相比較而言,他們還是很馴服的,就像一羣眼神呆滯的動物,只知道目不轉睛地盯着瓦頂大宅的屋頂、角樓和那些形狀奇特的窗戶看。而整個海灘此時則像是在舉行聚會。便攜式音響開得震耳欲聾,一些渾身肌肉的傢伙正熱火朝天地喝着啤酒。秋老虎的威力真讓人難以置信,人們都穿着短褲或是泳褲,好像炎夏並沒有退去。警察們不禁在心裡嘲笑道:就這樣整天喝啤酒吃薯片,二十年後,他們健美的體形恐怕就要和他的差不多了。

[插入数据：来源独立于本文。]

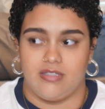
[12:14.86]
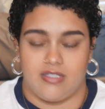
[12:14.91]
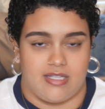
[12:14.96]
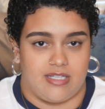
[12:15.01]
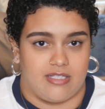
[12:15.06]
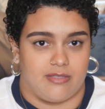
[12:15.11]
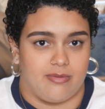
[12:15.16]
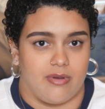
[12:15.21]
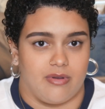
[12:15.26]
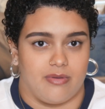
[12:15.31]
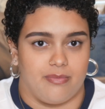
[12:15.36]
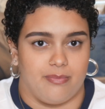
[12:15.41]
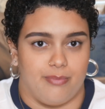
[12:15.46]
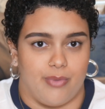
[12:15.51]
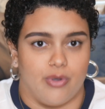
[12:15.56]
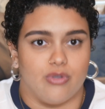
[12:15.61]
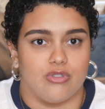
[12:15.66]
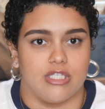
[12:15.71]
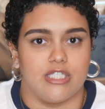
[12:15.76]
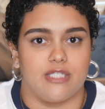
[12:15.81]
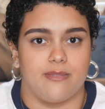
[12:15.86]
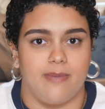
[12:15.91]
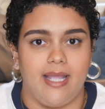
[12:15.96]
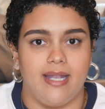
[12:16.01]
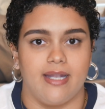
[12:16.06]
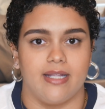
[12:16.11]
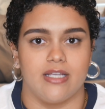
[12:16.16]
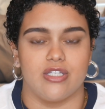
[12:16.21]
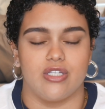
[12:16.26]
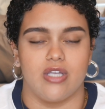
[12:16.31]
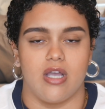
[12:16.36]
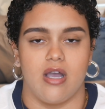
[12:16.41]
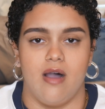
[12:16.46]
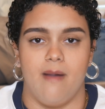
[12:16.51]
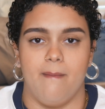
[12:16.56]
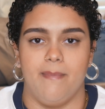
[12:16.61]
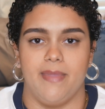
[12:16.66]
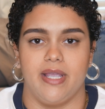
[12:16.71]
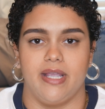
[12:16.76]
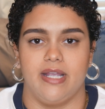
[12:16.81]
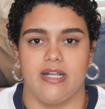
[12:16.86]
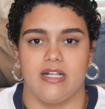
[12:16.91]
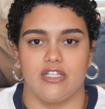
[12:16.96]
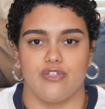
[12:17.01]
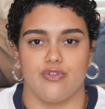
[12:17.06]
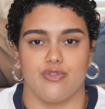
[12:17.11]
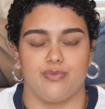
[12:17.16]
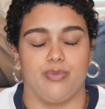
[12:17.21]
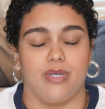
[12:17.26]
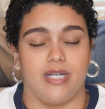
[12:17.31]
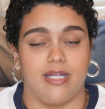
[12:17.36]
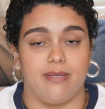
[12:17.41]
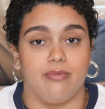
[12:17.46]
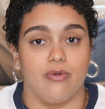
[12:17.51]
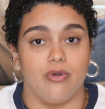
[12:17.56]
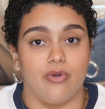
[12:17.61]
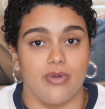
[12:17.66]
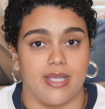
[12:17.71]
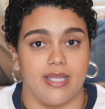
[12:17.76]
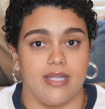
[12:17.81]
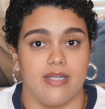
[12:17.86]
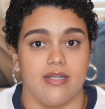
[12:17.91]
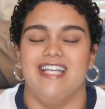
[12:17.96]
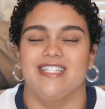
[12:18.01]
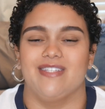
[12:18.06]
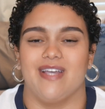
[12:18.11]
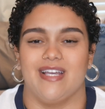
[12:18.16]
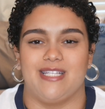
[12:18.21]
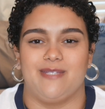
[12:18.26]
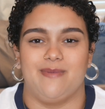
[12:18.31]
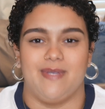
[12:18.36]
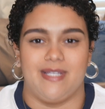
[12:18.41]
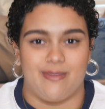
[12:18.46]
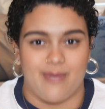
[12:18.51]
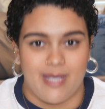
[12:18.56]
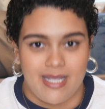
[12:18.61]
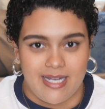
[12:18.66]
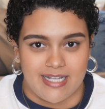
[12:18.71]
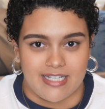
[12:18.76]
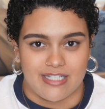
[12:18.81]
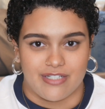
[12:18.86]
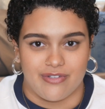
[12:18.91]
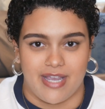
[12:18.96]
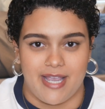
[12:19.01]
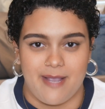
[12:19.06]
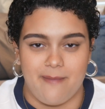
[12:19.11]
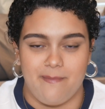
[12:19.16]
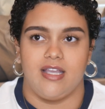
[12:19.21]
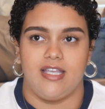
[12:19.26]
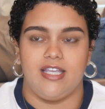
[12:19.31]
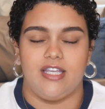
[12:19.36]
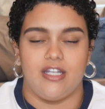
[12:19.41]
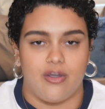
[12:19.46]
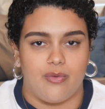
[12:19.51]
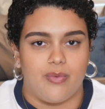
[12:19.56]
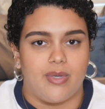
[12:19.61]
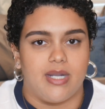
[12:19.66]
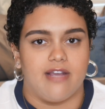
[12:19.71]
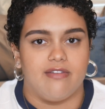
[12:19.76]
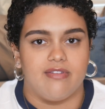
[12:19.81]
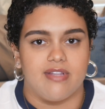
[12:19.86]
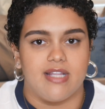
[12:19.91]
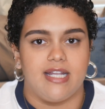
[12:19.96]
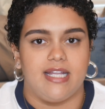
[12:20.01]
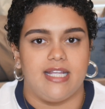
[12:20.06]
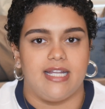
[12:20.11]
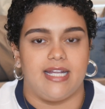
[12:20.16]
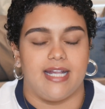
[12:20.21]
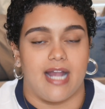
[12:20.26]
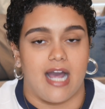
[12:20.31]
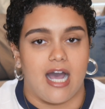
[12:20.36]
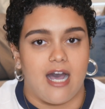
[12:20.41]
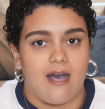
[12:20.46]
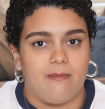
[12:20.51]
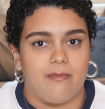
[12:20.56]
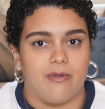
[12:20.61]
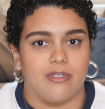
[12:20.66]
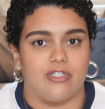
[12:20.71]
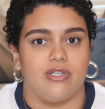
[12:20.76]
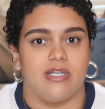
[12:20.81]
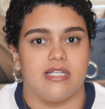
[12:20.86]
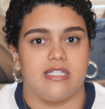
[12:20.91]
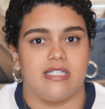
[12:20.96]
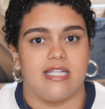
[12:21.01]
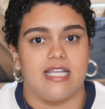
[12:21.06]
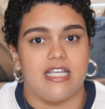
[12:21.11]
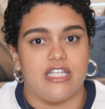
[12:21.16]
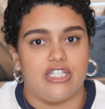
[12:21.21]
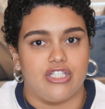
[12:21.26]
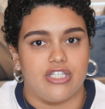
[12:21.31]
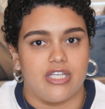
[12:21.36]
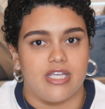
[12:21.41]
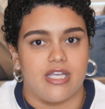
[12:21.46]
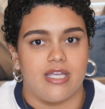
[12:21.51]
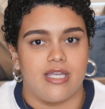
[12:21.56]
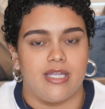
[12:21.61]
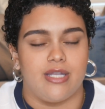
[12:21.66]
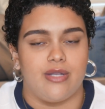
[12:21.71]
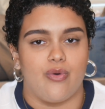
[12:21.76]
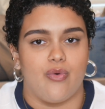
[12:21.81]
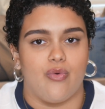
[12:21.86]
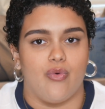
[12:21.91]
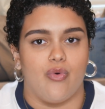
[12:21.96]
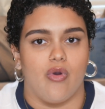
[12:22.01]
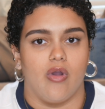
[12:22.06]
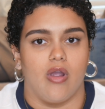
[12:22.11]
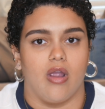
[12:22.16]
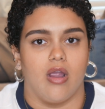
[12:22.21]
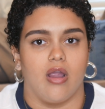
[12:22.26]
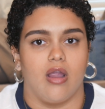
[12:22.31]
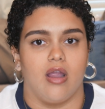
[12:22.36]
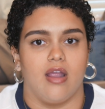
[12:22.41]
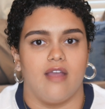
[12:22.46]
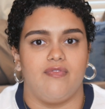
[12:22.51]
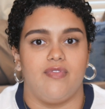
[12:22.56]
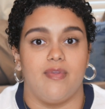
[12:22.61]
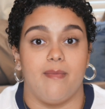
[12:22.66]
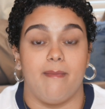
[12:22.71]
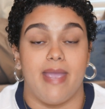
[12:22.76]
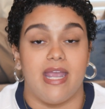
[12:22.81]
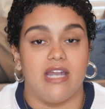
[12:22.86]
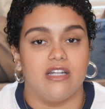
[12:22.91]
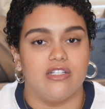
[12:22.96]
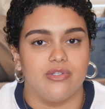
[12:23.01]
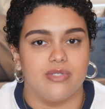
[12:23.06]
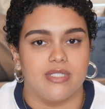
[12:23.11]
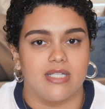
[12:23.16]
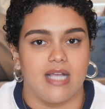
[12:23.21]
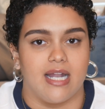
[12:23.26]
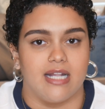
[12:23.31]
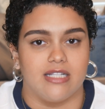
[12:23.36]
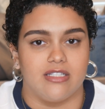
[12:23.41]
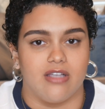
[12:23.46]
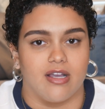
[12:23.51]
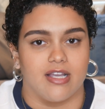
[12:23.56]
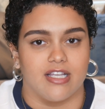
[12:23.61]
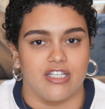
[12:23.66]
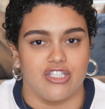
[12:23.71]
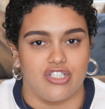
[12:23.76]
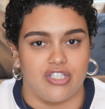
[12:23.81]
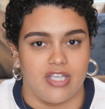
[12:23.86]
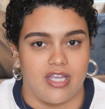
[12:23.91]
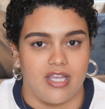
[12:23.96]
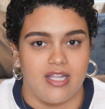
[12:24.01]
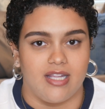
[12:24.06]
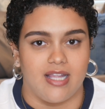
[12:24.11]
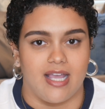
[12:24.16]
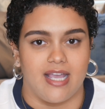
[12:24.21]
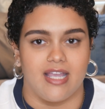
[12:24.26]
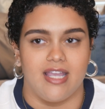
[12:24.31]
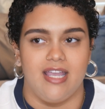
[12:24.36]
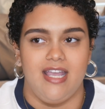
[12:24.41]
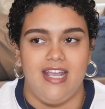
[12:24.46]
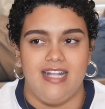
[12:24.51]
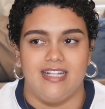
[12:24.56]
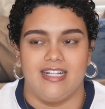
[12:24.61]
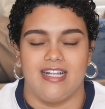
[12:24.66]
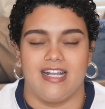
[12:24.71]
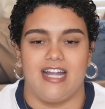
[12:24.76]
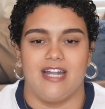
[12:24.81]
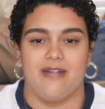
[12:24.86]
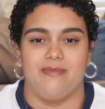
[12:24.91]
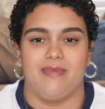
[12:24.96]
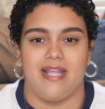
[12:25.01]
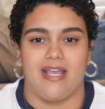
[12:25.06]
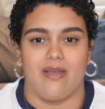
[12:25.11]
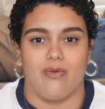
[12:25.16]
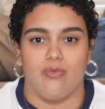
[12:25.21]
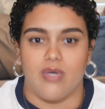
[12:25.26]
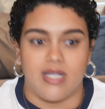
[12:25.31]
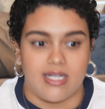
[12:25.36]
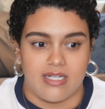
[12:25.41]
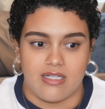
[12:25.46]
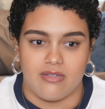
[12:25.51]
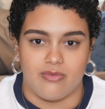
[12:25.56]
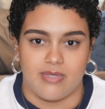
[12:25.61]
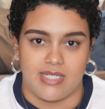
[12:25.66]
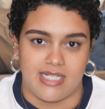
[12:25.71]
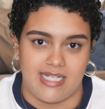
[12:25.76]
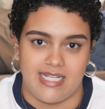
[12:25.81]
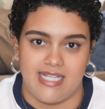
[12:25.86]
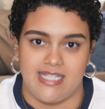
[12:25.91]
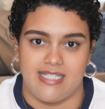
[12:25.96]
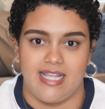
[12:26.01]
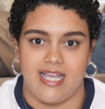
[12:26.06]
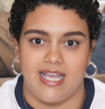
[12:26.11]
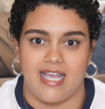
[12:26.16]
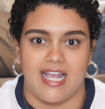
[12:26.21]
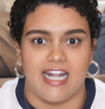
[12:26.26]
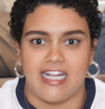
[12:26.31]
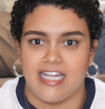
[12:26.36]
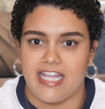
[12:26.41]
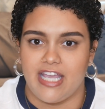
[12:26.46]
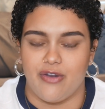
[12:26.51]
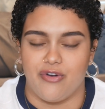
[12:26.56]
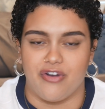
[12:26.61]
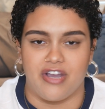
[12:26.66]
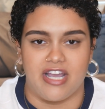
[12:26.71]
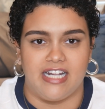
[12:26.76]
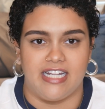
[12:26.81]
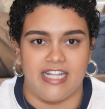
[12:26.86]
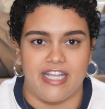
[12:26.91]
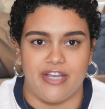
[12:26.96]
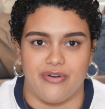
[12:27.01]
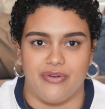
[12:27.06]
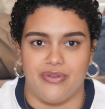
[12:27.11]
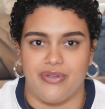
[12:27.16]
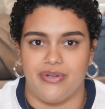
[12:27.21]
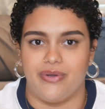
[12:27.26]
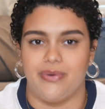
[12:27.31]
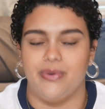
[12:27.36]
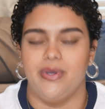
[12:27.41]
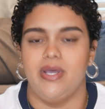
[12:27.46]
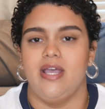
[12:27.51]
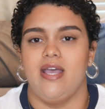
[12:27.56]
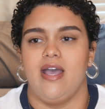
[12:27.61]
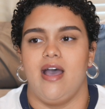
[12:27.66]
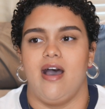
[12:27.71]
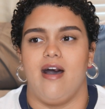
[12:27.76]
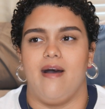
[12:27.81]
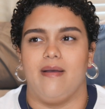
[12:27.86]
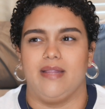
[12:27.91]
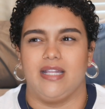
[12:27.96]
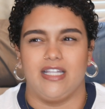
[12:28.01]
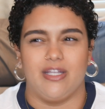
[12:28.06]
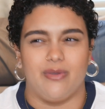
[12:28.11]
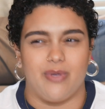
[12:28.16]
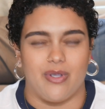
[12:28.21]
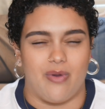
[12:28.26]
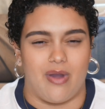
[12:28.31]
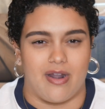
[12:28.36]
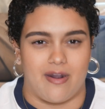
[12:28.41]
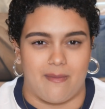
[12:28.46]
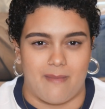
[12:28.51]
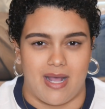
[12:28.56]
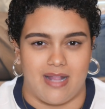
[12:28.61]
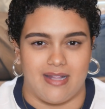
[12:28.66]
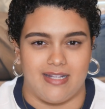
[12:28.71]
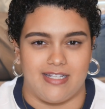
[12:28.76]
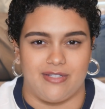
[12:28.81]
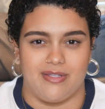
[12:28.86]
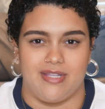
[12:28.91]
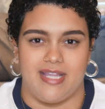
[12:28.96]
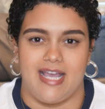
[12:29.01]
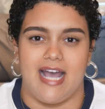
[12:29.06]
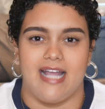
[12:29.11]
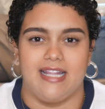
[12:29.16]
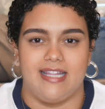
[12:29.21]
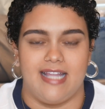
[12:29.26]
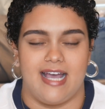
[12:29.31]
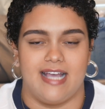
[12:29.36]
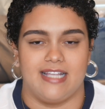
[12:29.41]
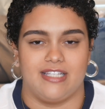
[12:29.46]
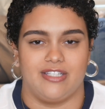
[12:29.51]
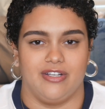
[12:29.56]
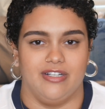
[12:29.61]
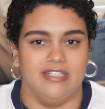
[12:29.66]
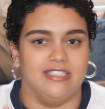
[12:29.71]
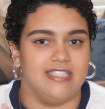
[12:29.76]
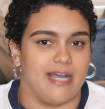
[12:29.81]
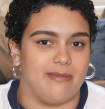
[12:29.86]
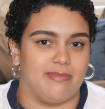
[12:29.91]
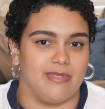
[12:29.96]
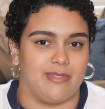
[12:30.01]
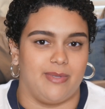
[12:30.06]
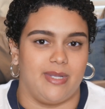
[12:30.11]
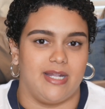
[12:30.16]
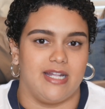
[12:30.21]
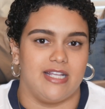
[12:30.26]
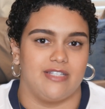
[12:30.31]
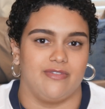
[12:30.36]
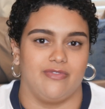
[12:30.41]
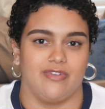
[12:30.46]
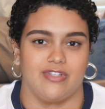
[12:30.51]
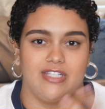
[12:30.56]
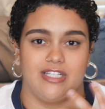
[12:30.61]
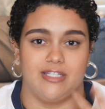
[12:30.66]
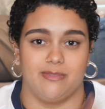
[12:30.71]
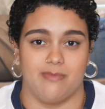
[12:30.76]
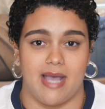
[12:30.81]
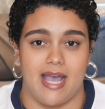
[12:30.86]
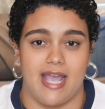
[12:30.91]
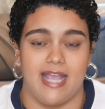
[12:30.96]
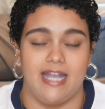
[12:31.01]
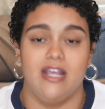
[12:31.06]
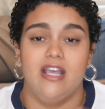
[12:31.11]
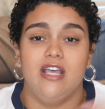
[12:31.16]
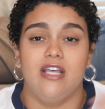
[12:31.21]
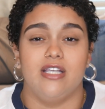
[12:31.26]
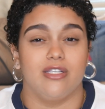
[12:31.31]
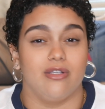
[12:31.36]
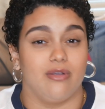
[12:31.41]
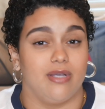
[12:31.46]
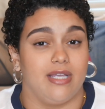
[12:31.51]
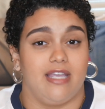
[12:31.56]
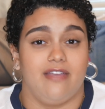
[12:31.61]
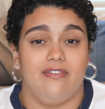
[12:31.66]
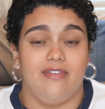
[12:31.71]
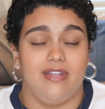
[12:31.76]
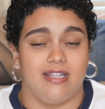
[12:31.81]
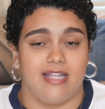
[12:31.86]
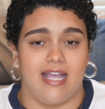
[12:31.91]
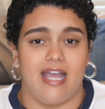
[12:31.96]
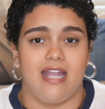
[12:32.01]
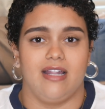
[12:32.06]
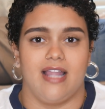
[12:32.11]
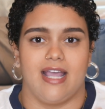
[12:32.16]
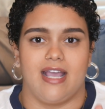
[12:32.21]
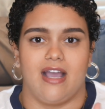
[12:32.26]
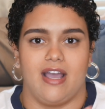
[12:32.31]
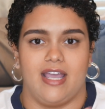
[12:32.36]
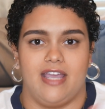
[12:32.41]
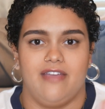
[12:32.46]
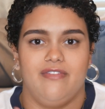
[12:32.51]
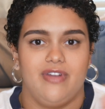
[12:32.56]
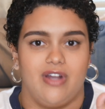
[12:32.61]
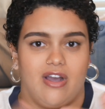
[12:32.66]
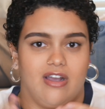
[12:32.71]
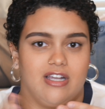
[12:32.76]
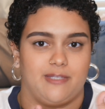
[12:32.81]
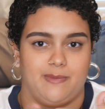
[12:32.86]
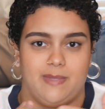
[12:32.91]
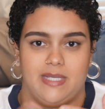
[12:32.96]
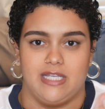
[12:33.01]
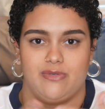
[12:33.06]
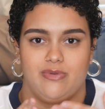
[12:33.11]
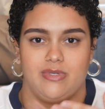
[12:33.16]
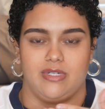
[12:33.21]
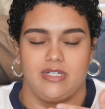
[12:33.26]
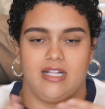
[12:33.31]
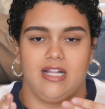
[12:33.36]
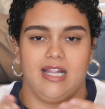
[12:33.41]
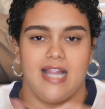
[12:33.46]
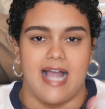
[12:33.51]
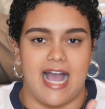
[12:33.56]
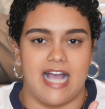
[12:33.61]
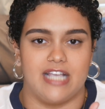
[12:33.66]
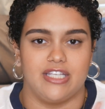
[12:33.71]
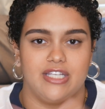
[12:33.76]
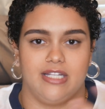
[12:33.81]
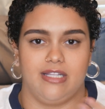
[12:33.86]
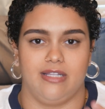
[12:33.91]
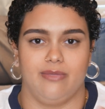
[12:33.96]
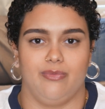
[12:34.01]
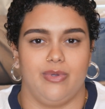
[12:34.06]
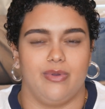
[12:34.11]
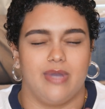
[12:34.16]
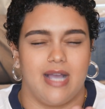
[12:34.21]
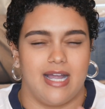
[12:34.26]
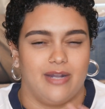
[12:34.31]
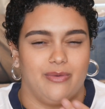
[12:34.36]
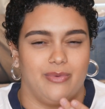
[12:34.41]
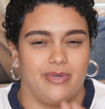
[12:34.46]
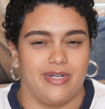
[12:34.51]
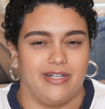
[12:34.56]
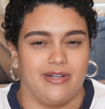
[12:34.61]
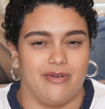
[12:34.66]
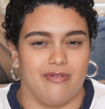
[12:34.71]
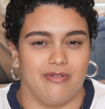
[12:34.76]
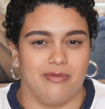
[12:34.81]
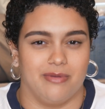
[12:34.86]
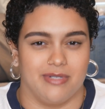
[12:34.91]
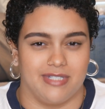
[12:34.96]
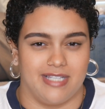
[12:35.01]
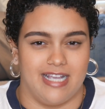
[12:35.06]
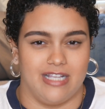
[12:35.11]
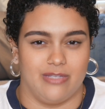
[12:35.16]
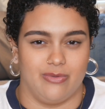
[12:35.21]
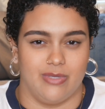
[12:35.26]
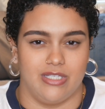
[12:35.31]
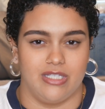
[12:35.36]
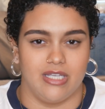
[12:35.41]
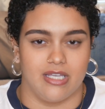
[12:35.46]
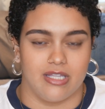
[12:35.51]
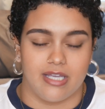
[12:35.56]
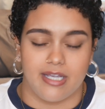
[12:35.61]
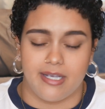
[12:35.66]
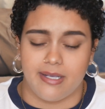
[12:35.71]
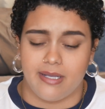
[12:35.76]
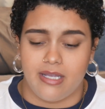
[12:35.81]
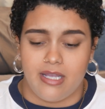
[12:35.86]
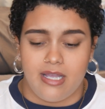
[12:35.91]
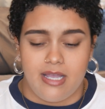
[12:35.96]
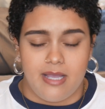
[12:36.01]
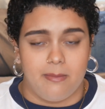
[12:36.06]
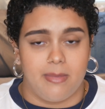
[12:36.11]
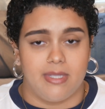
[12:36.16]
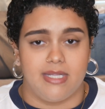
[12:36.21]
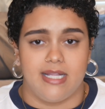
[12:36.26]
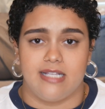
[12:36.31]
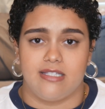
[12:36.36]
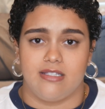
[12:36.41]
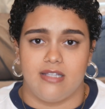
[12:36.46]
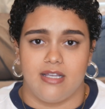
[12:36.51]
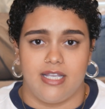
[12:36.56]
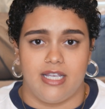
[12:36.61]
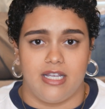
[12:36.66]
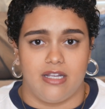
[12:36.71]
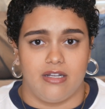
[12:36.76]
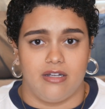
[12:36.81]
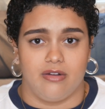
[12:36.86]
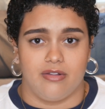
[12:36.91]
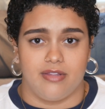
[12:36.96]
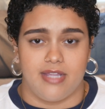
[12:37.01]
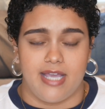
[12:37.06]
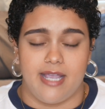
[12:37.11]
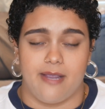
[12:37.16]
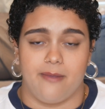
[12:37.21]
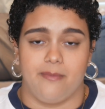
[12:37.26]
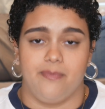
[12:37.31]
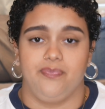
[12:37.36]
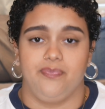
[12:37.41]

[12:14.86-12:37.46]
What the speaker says: spoke mostly Spanish. Their English was pretty broken. So I speak Spanish, right? You know, whenever they needed help or translation, or if the manager was kind of talking, like, they kind of be like, what did he say? ¿Qué dijo? You know? I think they were Guatemalan, so they had that certain type of Spanish versus mine. So even then, like, even our Spanish would clash, and we kind of wouldn't know what we were saying to each other. But that's not here nor there.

他回過頭瞥了一眼大宅,看到那些特殊任務小組的小夥子們手腳並用地爬過草地搜尋線索,中尉也邁着大步跟在他們旁邊。他還沒找到線索。警察們聽到另一聲巨響。和真正的警察工作相比,他現在在這兒維持秩序,簡直是糟蹋了他所受過的訓練和他的聰明才智。
現在想這些一點用處都沒有。
這時候,電視轉播車已經各就各位,密密麻麻的照相機都已聚集在拍攝大宅最佳位置,一位很有魅力的男記者也拿起話筒,開始嘟嘟囔囔地報道這兒的情況。而且,記者小夥子們,像蒼蠅那樣撲向那些照相機。
年輕警察搖搖頭。這太難以置信了。
他看見一個男人彎着腰,拐彎抹角地跑過了沙丘。中士跟上去,並在草地邊緣攔住了他。他是個攝影記者。